The report, titled Unshielded Childhood, argues that "the unprecedented scale of killing of Palestinian children and teenagers by Israeli forces is the result of a reckless open-fire policy, expanded to be even more permissive than in the past, that is currently being implemented in the West Bank." Between October 7, 2023 and June 28, 2026, Israeli forces killed more than 240 children and teenagers, with 54 killed in 2025 alone.
The report, which tells the story of each child killed by Israeli forces last year, quotes Israel's top West Bank commander, Avi Bluth, who recently boasted that Israeli forces are "killing like we haven’t killed since 1967"—a reference to the Six-Day War in which Israel seized the West Bank. Among those killed between the start of 2025 and June 7, 2026 were two brothers—one 5 years old, the other 6—and a seven-month-old baby.
Yuli Novak, executive director of B'Tselem, said in a statement that "the widespread, unprecedented killing of Palestinian children and teenagers in the West Bank is the result of a broader Israeli policy that enables the killing of Palestinians with virtually no accountability."
"When the military commander of the area boasts that Israel is killing Palestinians ‘like we haven't killed since 1967,’ he is confirming exactly that: The system does not merely back those who pull the trigger—it effectively grants them a license to kill," Novak added.
Citing fellow Israeli human rights organization Yesh Din, B'Tselem noted that "no indictments are known to have been filed in cases involving killings in the West Bank" since October 2023.
"Yet the immunity guaranteed in advance and the absence of any real demand for accountability after these crimes are committed are not confined to the legal sphere," the report states. "They are also reflected in 'public impunity' that stems from the Israeli public’s indifference to the killing of Palestinian children."
בשנת 2025 הרגה ישראל הרגה 54 ילדים ובני נוער פלסטינים בגדה המערבית.
הדו״ח החדש שלנו מספר את סיפורם של כל אחד ואחת מהם.
מאז אוקטובר 2023 נהרגו בידי ישראל בגדה המערבית 1,086 פלסטינים, בהם 241 ילדים ובני נוער – ובהם גם סאם אבו הייכל, תינוק בן שבעה חודשים. אלה אינם מקרים חריגים,… pic.twitter.com/j96gyE3dAQ
— B'Tselem בצלם بتسيلم (@btselem) June 29, 2026
B'Tselem linked the spike in Israeli forces' killing of Palestinian children in the West Bank to "the military's declared easing of open-fire regulations at the end of 2021, reportedly permitting soldiers to use lethal fire against stone throwers in a departure from previous rules."
"The new regulations permitted use of lethal fire even at individuals fleeing after suspectedly throwing stones, who no longer posed a danger—in violation of international law," the group noted. "After 7 October 2023, the rules of engagement were further expanded, leading to another sharp rise in fatalities."
B'Tselem's investigation found that just two of the 54 Palestinian children and teenagers killed in the West Bank last year were armed with guns at the time they were killed by Israeli forces.
The group continued:
Thirteen were shot while throwing stones at roads or at armored Israeli forces, with no injuries reported from the stone-throwing.

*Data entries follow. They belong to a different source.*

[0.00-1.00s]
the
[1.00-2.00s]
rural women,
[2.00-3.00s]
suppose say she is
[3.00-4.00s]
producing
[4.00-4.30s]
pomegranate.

By contrast, at least 21 were not involved in any clashes, even when clashes were taking place nearby that included stone-throwing, hurling explosives or live fire. Regarding 12 minors, the military claimed they had tried to injure forces by throwing Molotov cocktails, IEDs ,or stones; B’Tselem’s investigation could neither verify nor refute this claim. Another teen was the object of a targeted killing. Forty-seven of the children and teenagers were killed by gunfire, and the remaining seven in airstrikes.
B'Tselem emphasized that the West Bank killings "cannot be separated from Israel's killing of more than 21,000 Palestinian children in the Gaza Strip."

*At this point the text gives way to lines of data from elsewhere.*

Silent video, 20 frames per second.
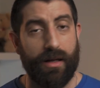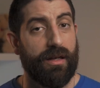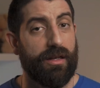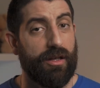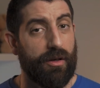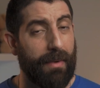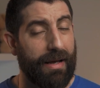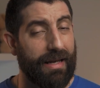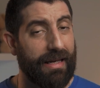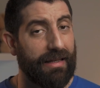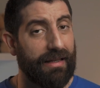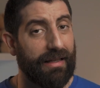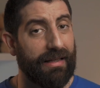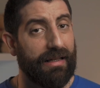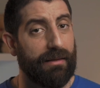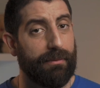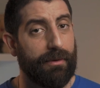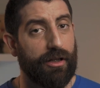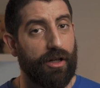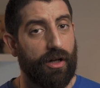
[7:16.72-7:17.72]
You might need a
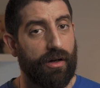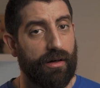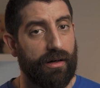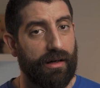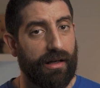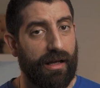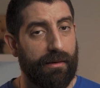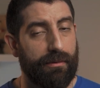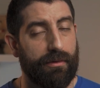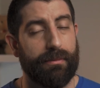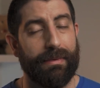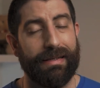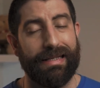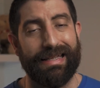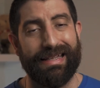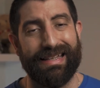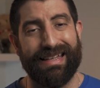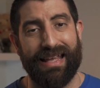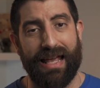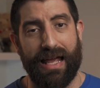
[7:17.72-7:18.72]
little bit longer cable, but
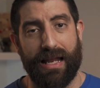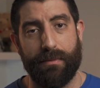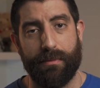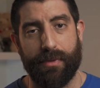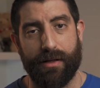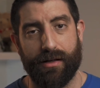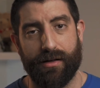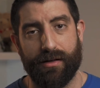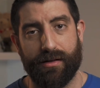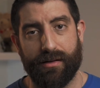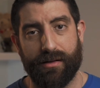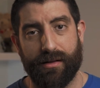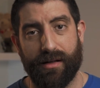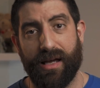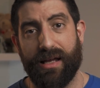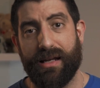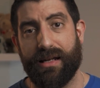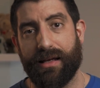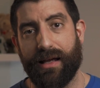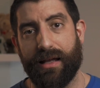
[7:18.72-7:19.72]
it can be done.
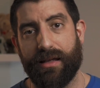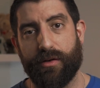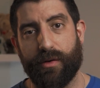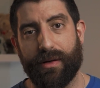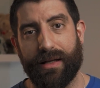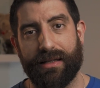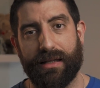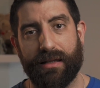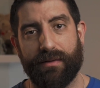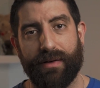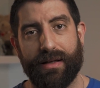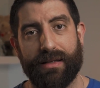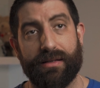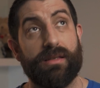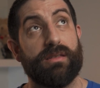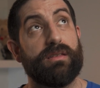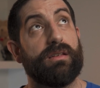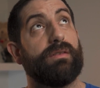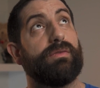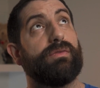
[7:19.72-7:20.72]
And again, you get the
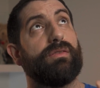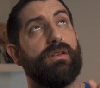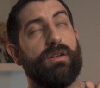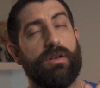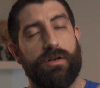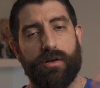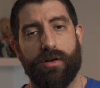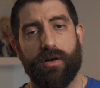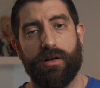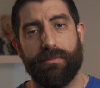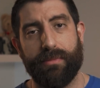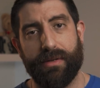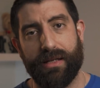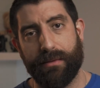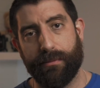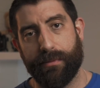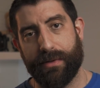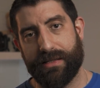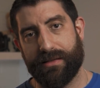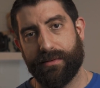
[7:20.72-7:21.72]
advantage of not
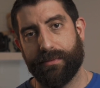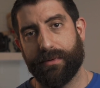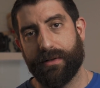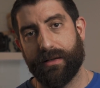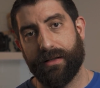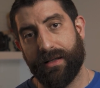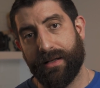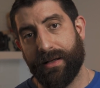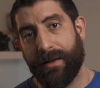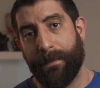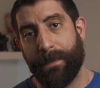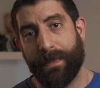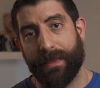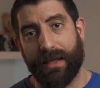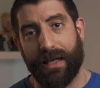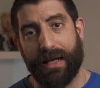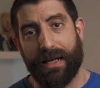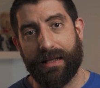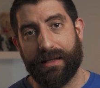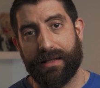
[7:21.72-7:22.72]
being visible,
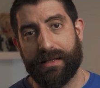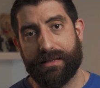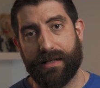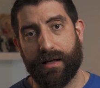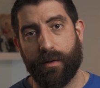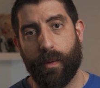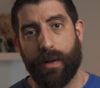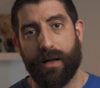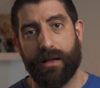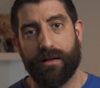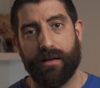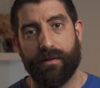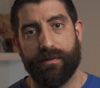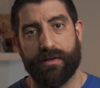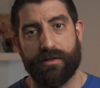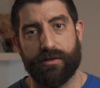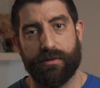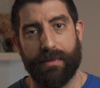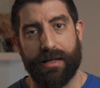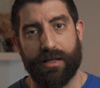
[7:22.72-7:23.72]
getting the sound quality of
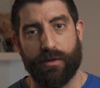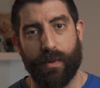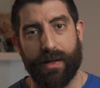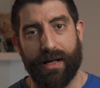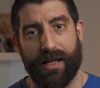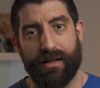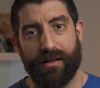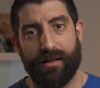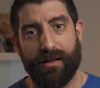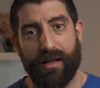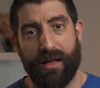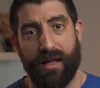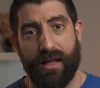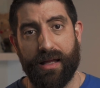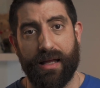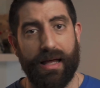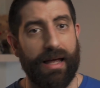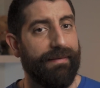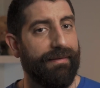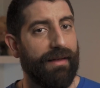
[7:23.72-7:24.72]
the Zoom H1n,
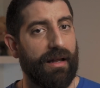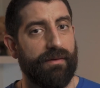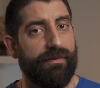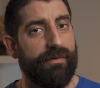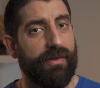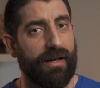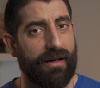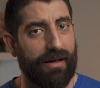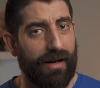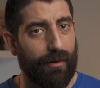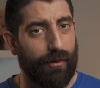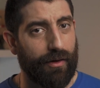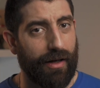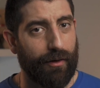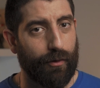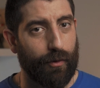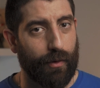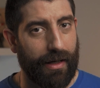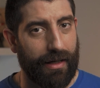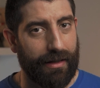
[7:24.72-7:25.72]
and then figure out
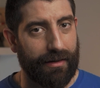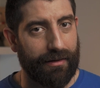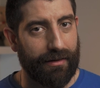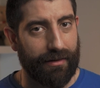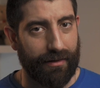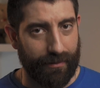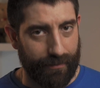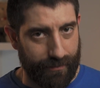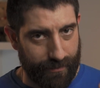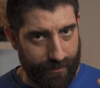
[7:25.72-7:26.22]
how to handle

"By allowing Israel to kill on such a scale in Gaza without consequences, the international community has effectively given it a green light to pursue the same lethal policy in the West Bank," the group said in a statement. "As long as Israel continues to enjoy near-total impunity in the world, the lives of Palestinians—including children—will remain unprotected and exposed."